Rimani molto turbato dalla scena. Pensi a Dina quando è in classe: tra i ragazzi delle case popolari è l'unica brava a scuola, ma è sempre così seria, non parla quasi mai, sta sempre isolata da tutti, chiusa nel suo silenzio.

Tutto quello che vedi ora è in violento contrasto con l'immagine che avevi di lei. Dina continua a ridere, a schiamazzare e a stringersi a quel ragazzo grande e sconosciuto. Ti senti un intruso. Ti allontani velocemente, col cuore che batte forte, per il timore di essere riconosciuto. Sei imbarazzato, confuso, scosso.

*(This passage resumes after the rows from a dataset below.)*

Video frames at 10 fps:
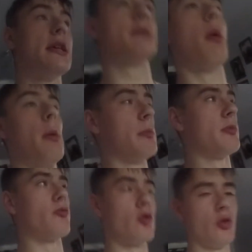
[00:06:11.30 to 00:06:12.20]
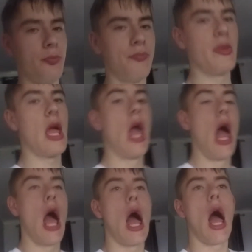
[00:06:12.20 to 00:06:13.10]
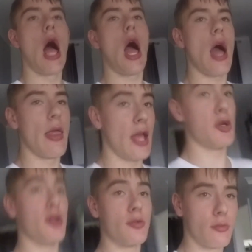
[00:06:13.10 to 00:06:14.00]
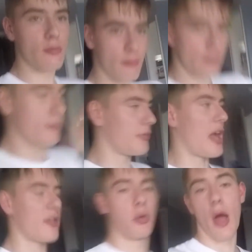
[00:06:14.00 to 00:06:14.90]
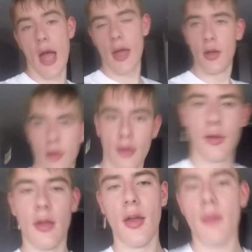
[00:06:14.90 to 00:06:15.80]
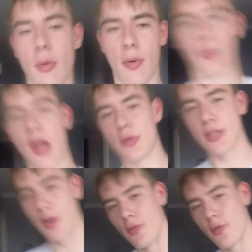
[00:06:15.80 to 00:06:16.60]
is my mum's room. And then that's where my mum goes in her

Riprendi posizione dietro la porta della tua squadra. Il secondo tempo è già iniziato, ma per te la partita è cambiata. Guardi il campo in maniera distratta, quasi non ti accorgi di ciò che accade. I contrasti, i lanci, le urla dei tifosi ti arrivano come un ronzio lontano.

Anche Tasca è cambiato ai tuoi occhi. Non lo vedi più come un eroe della domenica, ma solo come un vecchio giocatore un po' sciatto, un uomo appesantito che arranca tra i pali. Il fascino del calcio si è improvvisamente spento.

Non aspetti nemmeno il fischio finale. Te ne vai prima che la partita sia finita, voltando le spalle al campo. Cammini verso casa, ma in mente non hai le azioni o le parate; continui a rivedere quegli altri giochi nell'erba, quelli a cui stava giocando Dina.